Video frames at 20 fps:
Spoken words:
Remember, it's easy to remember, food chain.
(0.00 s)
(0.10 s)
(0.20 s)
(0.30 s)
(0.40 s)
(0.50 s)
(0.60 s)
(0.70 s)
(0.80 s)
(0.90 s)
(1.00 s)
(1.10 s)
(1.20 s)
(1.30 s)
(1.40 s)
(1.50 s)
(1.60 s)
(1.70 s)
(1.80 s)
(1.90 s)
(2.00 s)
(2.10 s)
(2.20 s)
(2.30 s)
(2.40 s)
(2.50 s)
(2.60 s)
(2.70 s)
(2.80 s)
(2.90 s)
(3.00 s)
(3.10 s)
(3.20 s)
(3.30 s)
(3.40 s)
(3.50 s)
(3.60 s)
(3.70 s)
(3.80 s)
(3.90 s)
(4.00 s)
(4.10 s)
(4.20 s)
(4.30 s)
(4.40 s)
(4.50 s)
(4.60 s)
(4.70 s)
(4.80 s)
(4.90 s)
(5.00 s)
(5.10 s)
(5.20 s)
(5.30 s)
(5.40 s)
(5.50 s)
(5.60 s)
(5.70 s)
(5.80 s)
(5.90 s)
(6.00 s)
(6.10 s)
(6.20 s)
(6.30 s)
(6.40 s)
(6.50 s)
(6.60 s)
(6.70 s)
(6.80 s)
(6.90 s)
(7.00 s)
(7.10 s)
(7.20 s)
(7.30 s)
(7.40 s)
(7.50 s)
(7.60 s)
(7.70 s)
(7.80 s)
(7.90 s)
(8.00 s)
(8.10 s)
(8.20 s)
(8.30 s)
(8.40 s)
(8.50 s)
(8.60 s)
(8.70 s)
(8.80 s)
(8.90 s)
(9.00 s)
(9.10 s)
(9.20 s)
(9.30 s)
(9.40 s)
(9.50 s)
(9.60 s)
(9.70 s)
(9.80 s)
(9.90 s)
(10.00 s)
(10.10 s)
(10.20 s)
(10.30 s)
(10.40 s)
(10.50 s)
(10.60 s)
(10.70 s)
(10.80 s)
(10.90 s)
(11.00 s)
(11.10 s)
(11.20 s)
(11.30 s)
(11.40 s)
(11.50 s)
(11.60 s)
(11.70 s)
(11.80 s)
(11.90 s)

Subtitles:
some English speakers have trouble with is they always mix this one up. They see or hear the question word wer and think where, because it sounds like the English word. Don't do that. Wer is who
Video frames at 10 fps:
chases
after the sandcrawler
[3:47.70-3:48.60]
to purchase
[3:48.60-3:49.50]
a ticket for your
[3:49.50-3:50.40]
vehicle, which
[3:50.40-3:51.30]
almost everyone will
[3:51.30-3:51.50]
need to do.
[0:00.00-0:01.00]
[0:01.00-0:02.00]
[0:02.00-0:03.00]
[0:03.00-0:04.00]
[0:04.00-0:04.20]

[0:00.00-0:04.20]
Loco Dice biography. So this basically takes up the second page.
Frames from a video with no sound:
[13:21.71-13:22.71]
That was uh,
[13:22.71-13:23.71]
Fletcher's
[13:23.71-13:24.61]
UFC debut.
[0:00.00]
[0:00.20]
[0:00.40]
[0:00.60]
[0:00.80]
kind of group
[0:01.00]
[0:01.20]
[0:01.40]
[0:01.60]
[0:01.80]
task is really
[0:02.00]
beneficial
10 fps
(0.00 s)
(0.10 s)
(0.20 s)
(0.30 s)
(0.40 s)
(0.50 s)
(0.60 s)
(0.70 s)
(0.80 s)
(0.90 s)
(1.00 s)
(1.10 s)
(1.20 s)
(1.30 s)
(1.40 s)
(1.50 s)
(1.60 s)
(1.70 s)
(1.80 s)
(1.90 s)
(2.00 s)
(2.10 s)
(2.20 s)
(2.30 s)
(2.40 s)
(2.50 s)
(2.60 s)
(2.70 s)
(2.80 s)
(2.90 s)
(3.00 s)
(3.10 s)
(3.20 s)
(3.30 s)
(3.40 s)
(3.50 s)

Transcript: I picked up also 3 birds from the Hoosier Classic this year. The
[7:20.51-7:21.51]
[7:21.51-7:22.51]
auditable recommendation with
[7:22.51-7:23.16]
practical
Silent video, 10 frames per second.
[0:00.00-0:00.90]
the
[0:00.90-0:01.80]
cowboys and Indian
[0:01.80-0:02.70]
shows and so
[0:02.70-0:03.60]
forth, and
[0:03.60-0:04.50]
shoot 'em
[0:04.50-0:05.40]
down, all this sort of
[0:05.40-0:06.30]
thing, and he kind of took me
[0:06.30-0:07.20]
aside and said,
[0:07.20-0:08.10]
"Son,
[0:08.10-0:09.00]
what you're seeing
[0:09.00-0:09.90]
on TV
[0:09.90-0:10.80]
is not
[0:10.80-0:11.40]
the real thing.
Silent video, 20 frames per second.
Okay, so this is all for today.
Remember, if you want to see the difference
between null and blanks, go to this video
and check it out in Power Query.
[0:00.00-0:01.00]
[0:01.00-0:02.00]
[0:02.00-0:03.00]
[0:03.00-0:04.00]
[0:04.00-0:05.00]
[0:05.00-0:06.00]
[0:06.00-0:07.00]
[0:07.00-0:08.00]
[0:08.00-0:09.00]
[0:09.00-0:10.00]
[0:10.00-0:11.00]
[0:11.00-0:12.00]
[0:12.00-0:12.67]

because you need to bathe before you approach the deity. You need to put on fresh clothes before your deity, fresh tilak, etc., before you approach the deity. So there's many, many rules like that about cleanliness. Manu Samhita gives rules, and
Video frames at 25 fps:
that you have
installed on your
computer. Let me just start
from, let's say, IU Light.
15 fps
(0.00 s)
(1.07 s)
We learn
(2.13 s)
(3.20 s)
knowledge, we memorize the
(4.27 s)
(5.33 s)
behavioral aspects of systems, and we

________________________

Provide a faithful, complete copy of the entries above.

THE ANSWER:
Video frames at 20 fps:
Spoken words:
Remember, it's easy to remember, food chain.
(0.00 s)
(0.10 s)
(0.20 s)
(0.30 s)
(0.40 s)
(0.50 s)
(0.60 s)
(0.70 s)
(0.80 s)
(0.90 s)
(1.00 s)
(1.10 s)
(1.20 s)
(1.30 s)
(1.40 s)
(1.50 s)
(1.60 s)
(1.70 s)
(1.80 s)
(1.90 s)
(2.00 s)
(2.10 s)
(2.20 s)
(2.30 s)
(2.40 s)
(2.50 s)
(2.60 s)
(2.70 s)
(2.80 s)
(2.90 s)
(3.00 s)
(3.10 s)
(3.20 s)
(3.30 s)
(3.40 s)
(3.50 s)
(3.60 s)
(3.70 s)
(3.80 s)
(3.90 s)
(4.00 s)
(4.10 s)
(4.20 s)
(4.30 s)
(4.40 s)
(4.50 s)
(4.60 s)
(4.70 s)
(4.80 s)
(4.90 s)
(5.00 s)
(5.10 s)
(5.20 s)
(5.30 s)
(5.40 s)
(5.50 s)
(5.60 s)
(5.70 s)
(5.80 s)
(5.90 s)
(6.00 s)
(6.10 s)
(6.20 s)
(6.30 s)
(6.40 s)
(6.50 s)
(6.60 s)
(6.70 s)
(6.80 s)
(6.90 s)
(7.00 s)
(7.10 s)
(7.20 s)
(7.30 s)
(7.40 s)
(7.50 s)
(7.60 s)
(7.70 s)
(7.80 s)
(7.90 s)
(8.00 s)
(8.10 s)
(8.20 s)
(8.30 s)
(8.40 s)
(8.50 s)
(8.60 s)
(8.70 s)
(8.80 s)
(8.90 s)
(9.00 s)
(9.10 s)
(9.20 s)
(9.30 s)
(9.40 s)
(9.50 s)
(9.60 s)
(9.70 s)
(9.80 s)
(9.90 s)
(10.00 s)
(10.10 s)
(10.20 s)
(10.30 s)
(10.40 s)
(10.50 s)
(10.60 s)
(10.70 s)
(10.80 s)
(10.90 s)
(11.00 s)
(11.10 s)
(11.20 s)
(11.30 s)
(11.40 s)
(11.50 s)
(11.60 s)
(11.70 s)
(11.80 s)
(11.90 s)

Subtitles:
some English speakers have trouble with is they always mix this one up. They see or hear the question word wer and think where, because it sounds like the English word. Don't do that. Wer is who
Video frames at 10 fps:
chases
after the sandcrawler
[3:47.70-3:48.60]
to purchase
[3:48.60-3:49.50]
a ticket for your
[3:49.50-3:50.40]
vehicle, which
[3:50.40-3:51.30]
almost everyone will
[3:51.30-3:51.50]
need to do.
[0:00.00-0:01.00]
[0:01.00-0:02.00]
[0:02.00-0:03.00]
[0:03.00-0:04.00]
[0:04.00-0:04.20]

[0:00.00-0:04.20]
Loco Dice biography. So this basically takes up the second page.
Frames from a video with no sound:
[13:21.71-13:22.71]
That was uh,
[13:22.71-13:23.71]
Fletcher's
[13:23.71-13:24.61]
UFC debut.
[0:00.00]
[0:00.20]
[0:00.40]
[0:00.60]
[0:00.80]
kind of group
[0:01.00]
[0:01.20]
[0:01.40]
[0:01.60]
[0:01.80]
task is really
[0:02.00]
beneficial
10 fps
(0.00 s)
(0.10 s)
(0.20 s)
(0.30 s)
(0.40 s)
(0.50 s)
(0.60 s)
(0.70 s)
(0.80 s)
(0.90 s)
(1.00 s)
(1.10 s)
(1.20 s)
(1.30 s)
(1.40 s)
(1.50 s)
(1.60 s)
(1.70 s)
(1.80 s)
(1.90 s)
(2.00 s)
(2.10 s)
(2.20 s)
(2.30 s)
(2.40 s)
(2.50 s)
(2.60 s)
(2.70 s)
(2.80 s)
(2.90 s)
(3.00 s)
(3.10 s)
(3.20 s)
(3.30 s)
(3.40 s)
(3.50 s)

Transcript: I picked up also 3 birds from the Hoosier Classic this year. The
[7:20.51-7:21.51]
[7:21.51-7:22.51]
auditable recommendation with
[7:22.51-7:23.16]
practical
Silent video, 10 frames per second.
[0:00.00-0:00.90]
the
[0:00.90-0:01.80]
cowboys and Indian
[0:01.80-0:02.70]
shows and so
[0:02.70-0:03.60]
forth, and
[0:03.60-0:04.50]
shoot 'em
[0:04.50-0:05.40]
down, all this sort of
[0:05.40-0:06.30]
thing, and he kind of took me
[0:06.30-0:07.20]
aside and said,
[0:07.20-0:08.10]
"Son,
[0:08.10-0:09.00]
what you're seeing
[0:09.00-0:09.90]
on TV
[0:09.90-0:10.80]
is not
[0:10.80-0:11.40]
the real thing.
Silent video, 20 frames per second.
Okay, so this is all for today.
Remember, if you want to see the difference
between null and blanks, go to this video
and check it out in Power Query.
[0:00.00-0:01.00]
[0:01.00-0:02.00]
[0:02.00-0:03.00]
[0:03.00-0:04.00]
[0:04.00-0:05.00]
[0:05.00-0:06.00]
[0:06.00-0:07.00]
[0:07.00-0:08.00]
[0:08.00-0:09.00]
[0:09.00-0:10.00]
[0:10.00-0:11.00]
[0:11.00-0:12.00]
[0:12.00-0:12.67]

because you need to bathe before you approach the deity. You need to put on fresh clothes before your deity, fresh tilak, etc., before you approach the deity. So there's many, many rules like that about cleanliness. Manu Samhita gives rules, and
Video frames at 25 fps:
that you have
installed on your
computer. Let me just start
from, let's say, IU Light.
15 fps
(0.00 s)
(1.07 s)
We learn
(2.13 s)
(3.20 s)
knowledge, we memorize the
(4.27 s)
(5.33 s)
behavioral aspects of systems, and we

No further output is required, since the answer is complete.